1. A method for providing coherent access to shared data in a shared database system, the shared database system including a plurality of host computers, comprising:
receiving by a coherency manager data indicating updates of a given database data from a first host computer in the shared database system through remote direct memory access (RDMA);
invalidating by the coherency manager local copies of the given database data on other host computers in the shared database system through RDMA;
receiving acknowledgements by the coherency manager from the other host computers through RDMA that the local copies of the given database data have been invalidated; and
sending by the coherency manager an acknowledgement of receipt of the data indicating the update of the given database data to the first host computer through RDMA.
2. The method of claim 1, wherein the receiving by the coherency manager data indicating the updates of the given database data comprises:
receiving by the coherency manager a copy of updated database data from the first host computer in the shared database system through RDMA, the copy of the updated database data comprising the updates to the given database data; and
storing by the coherency manager the copy of the updated database data as a valid copy of the given database data in local memory.

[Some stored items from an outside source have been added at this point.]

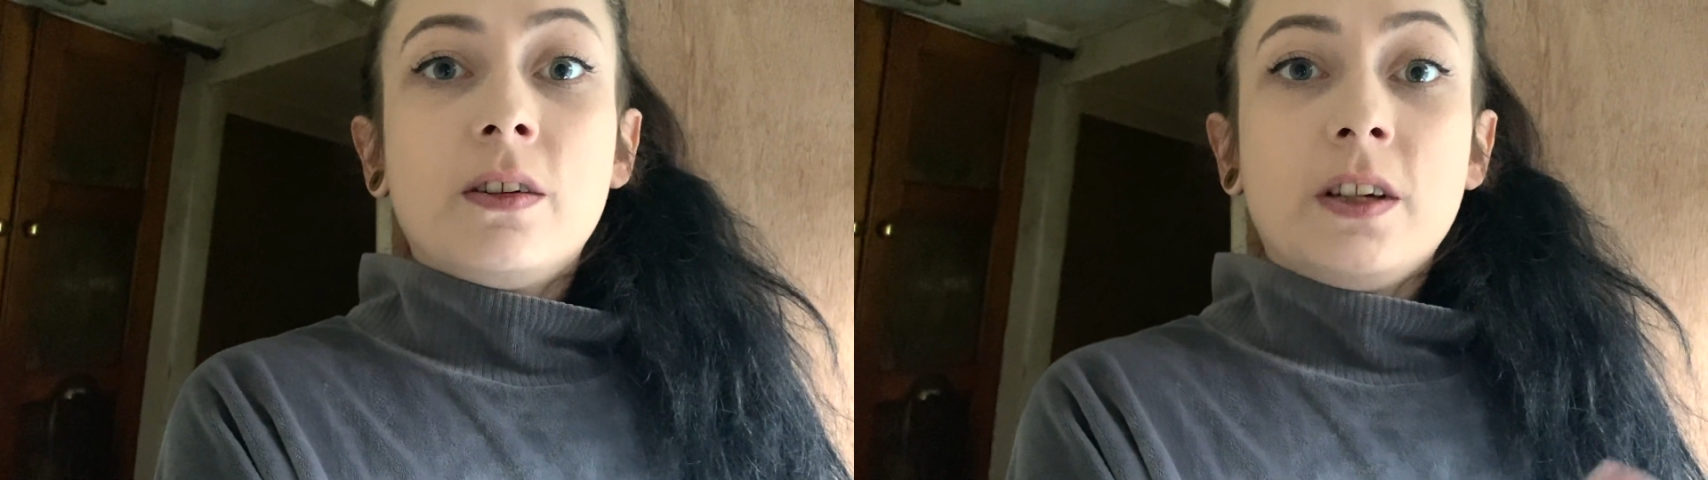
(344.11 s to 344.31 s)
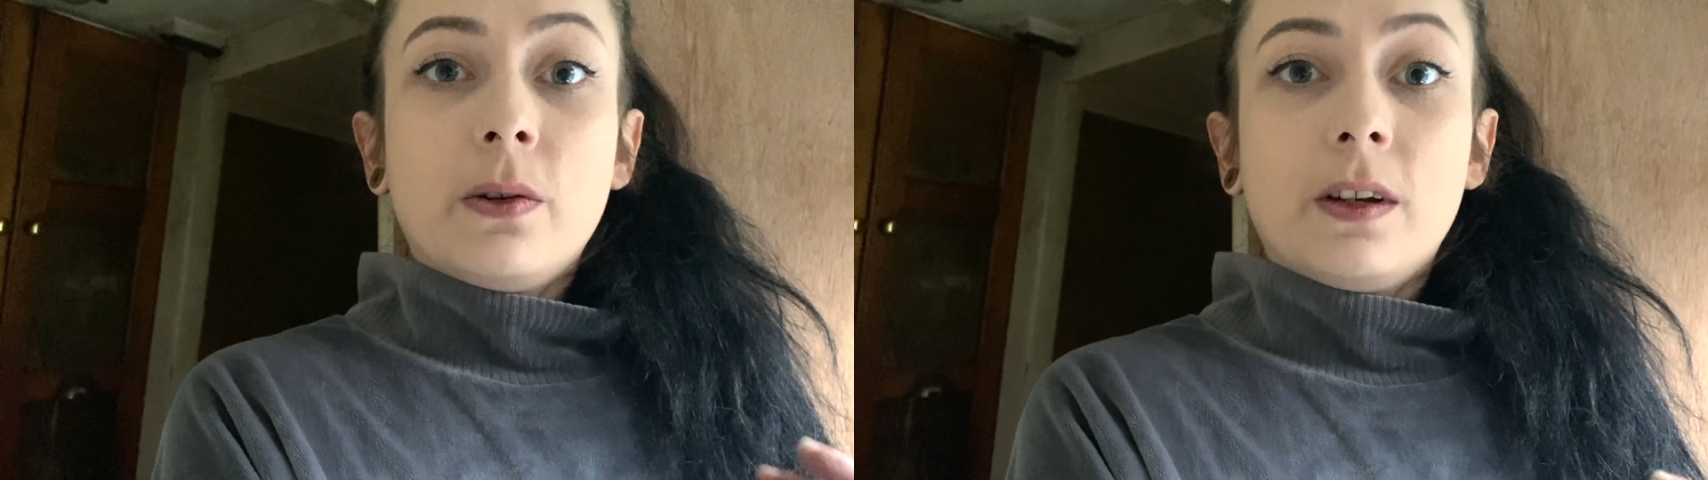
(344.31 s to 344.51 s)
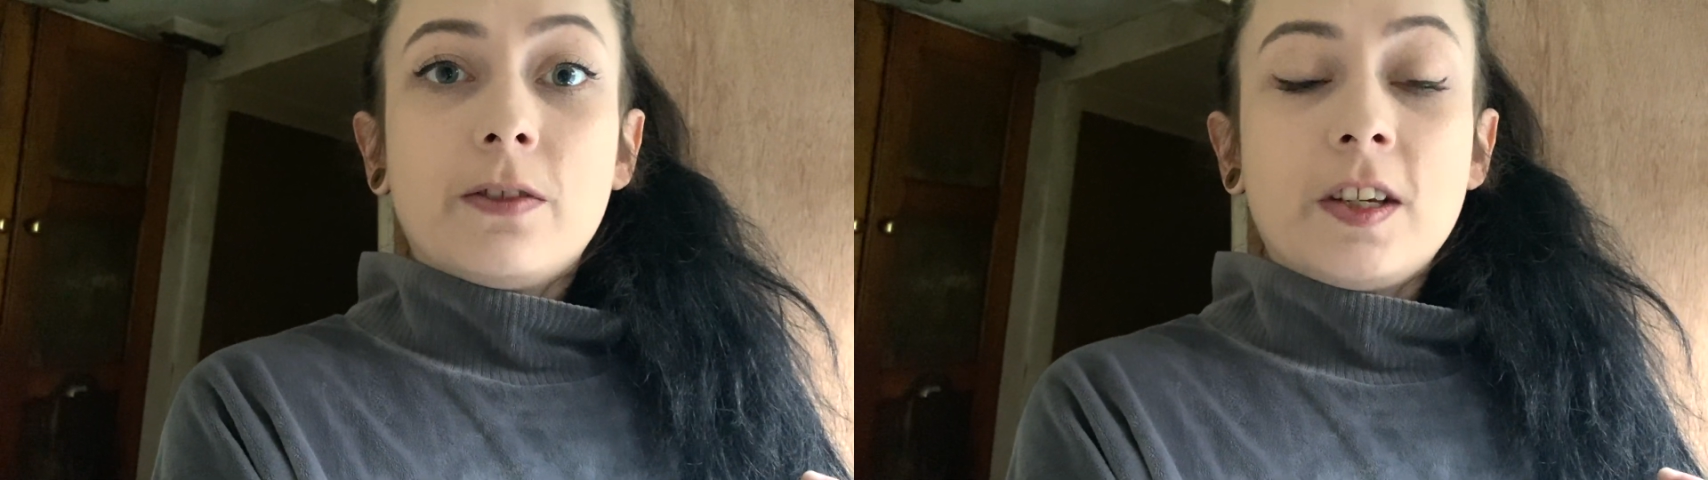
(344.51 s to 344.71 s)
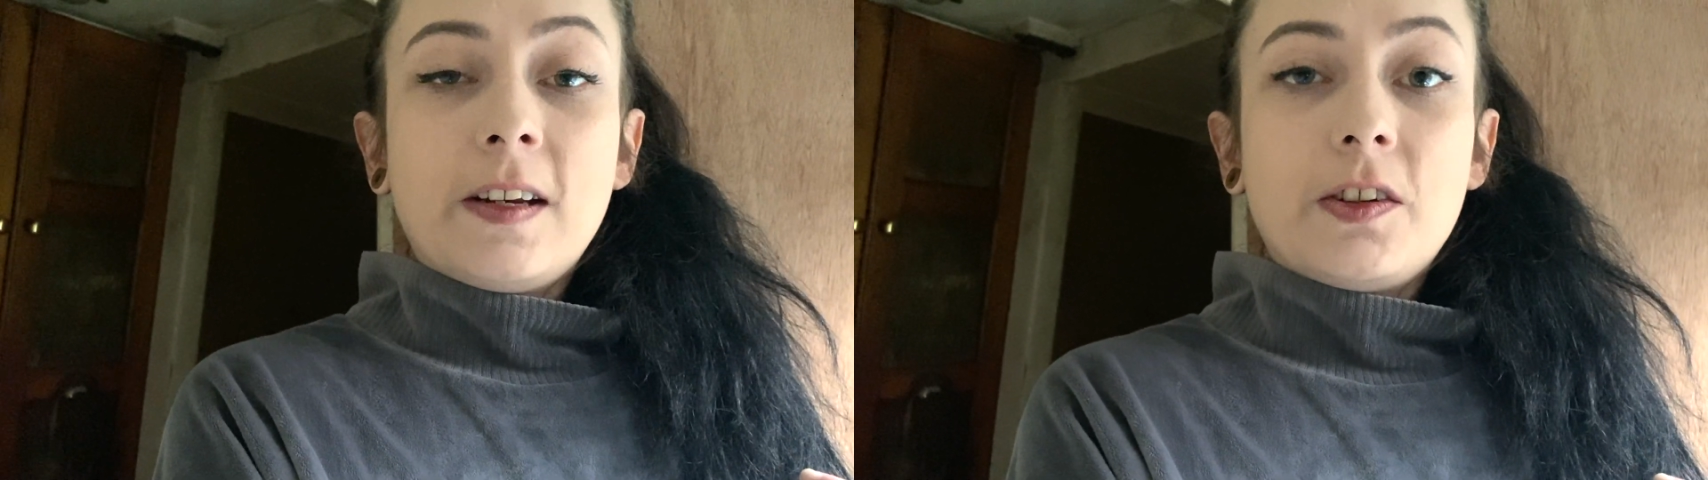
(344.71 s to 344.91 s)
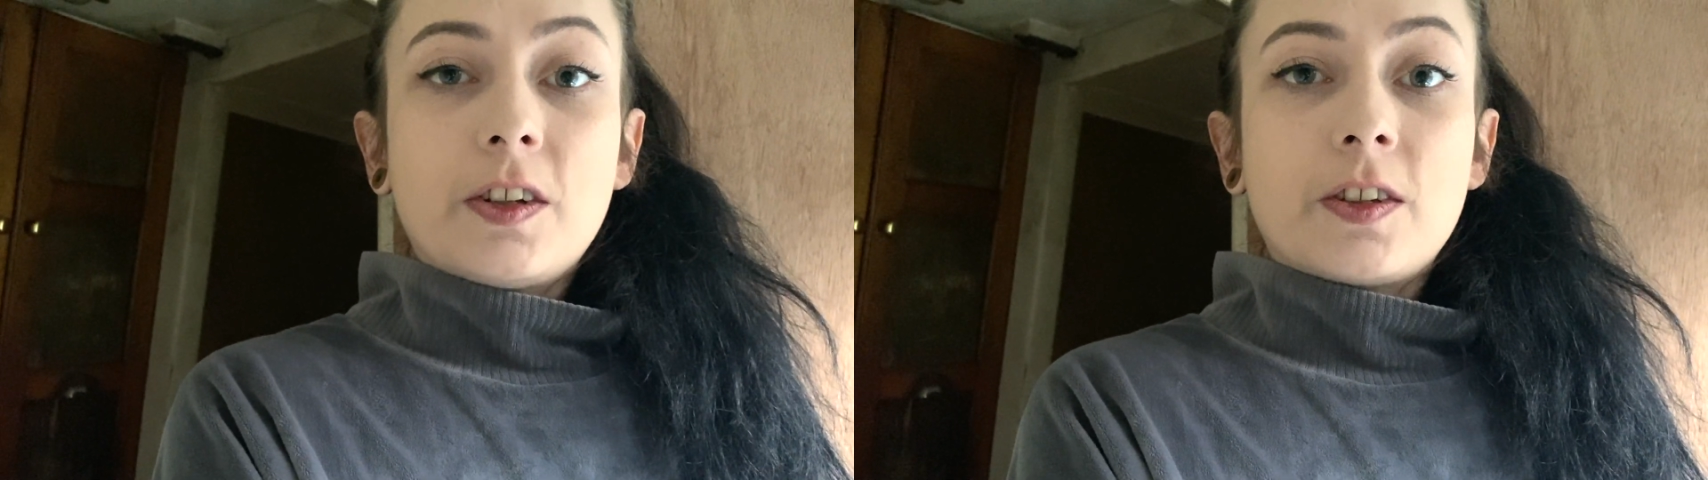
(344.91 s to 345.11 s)
you'll have
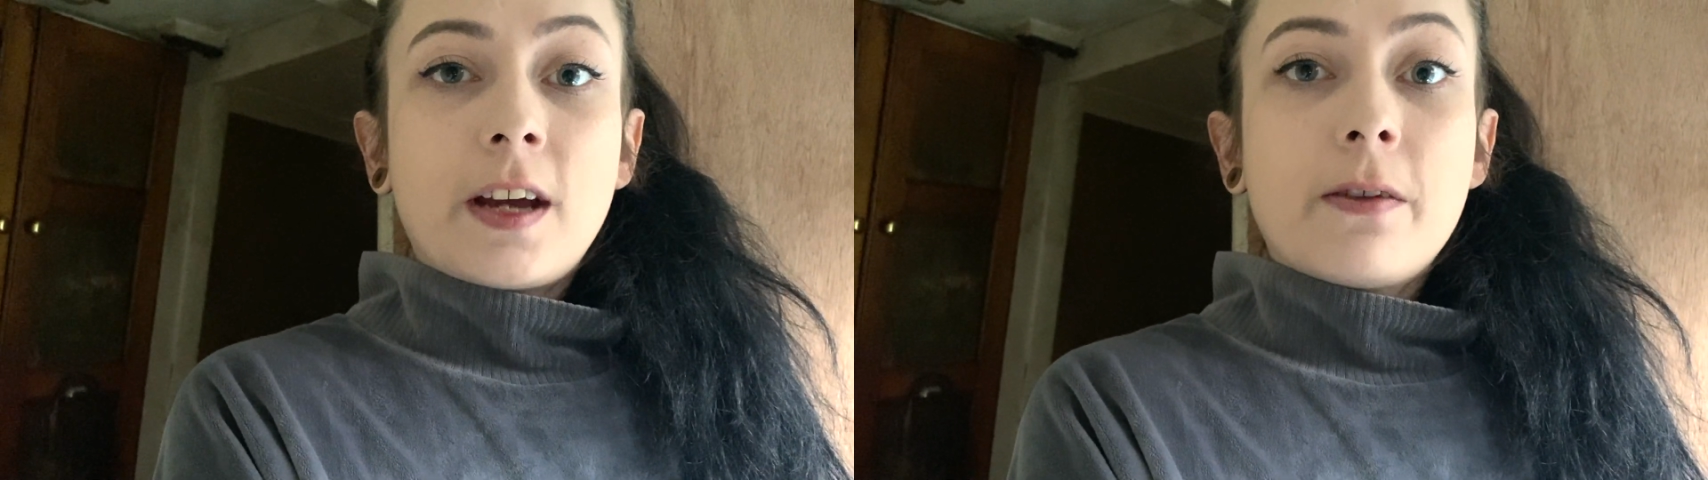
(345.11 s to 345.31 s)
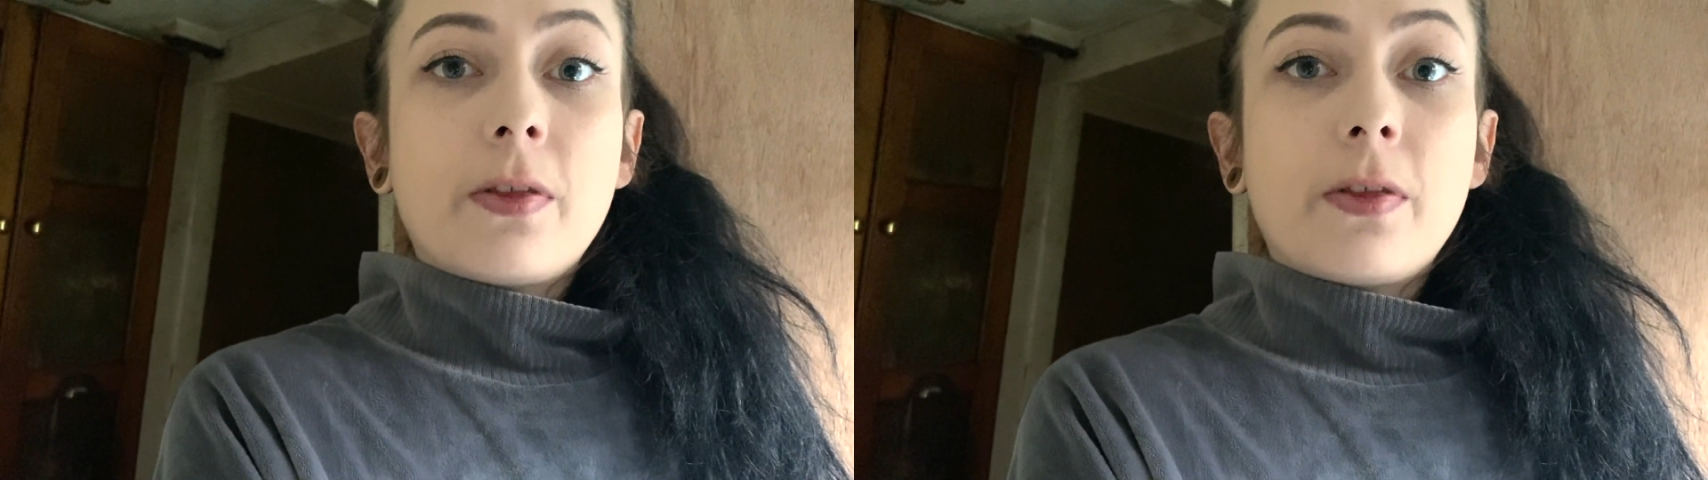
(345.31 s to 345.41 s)
seen just now,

3. The method of claim 2, further comprising:
receiving by the coherency manager a request for the valid copy of the given database data from a second host computer in the shared database system through RDMA;
retrieving by the coherency manager the valid copy of the given database data from the local memory; and
returning by the coherency manager the valid copy of the given database data to the second host computer through RDMA.

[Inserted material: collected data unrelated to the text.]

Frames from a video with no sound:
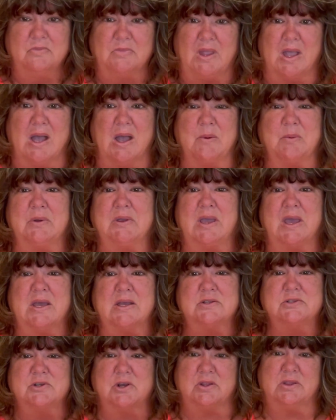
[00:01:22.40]
I will go
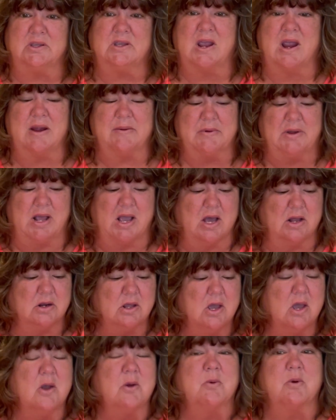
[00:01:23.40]
ahead, turn the camera down,
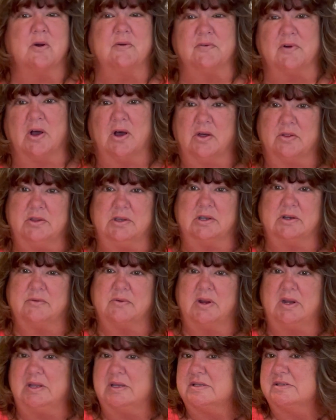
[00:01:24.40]
go over all the
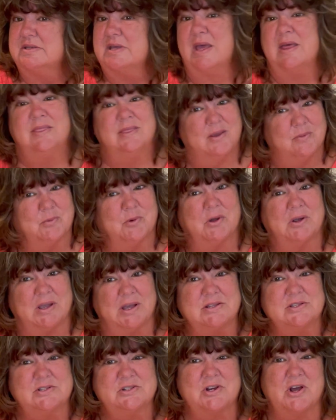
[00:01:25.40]
ingredients, and then we'll
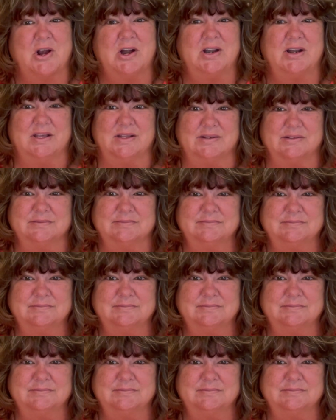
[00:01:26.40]
get started.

4. The method of claim 1, wherein the invalidating by the coherency manager the local copies of the given database data on the other host computers in the shared database system through RDMA comprises:
sending by the coherency manager RDMA-write operations to the other host computers to alter memory locations at the other host computers to invalidate the local copies of the given database data;
immediately sending to the other host computers by the coherency manager second RDMA operations of the same memory locations at the other host computers; and
receiving by the coherency manager acknowledgements from the other host computers that the second RDMA operations have completed.
5. The method of claim 4, wherein the immediately sending to the other host computers by the coherency manager the second RDMA operations of the same memory locations at the other host computers comprises:
immediately sending to the other host computers by the coherency manager RDMA-read operations to the same memory locations at the other host computers.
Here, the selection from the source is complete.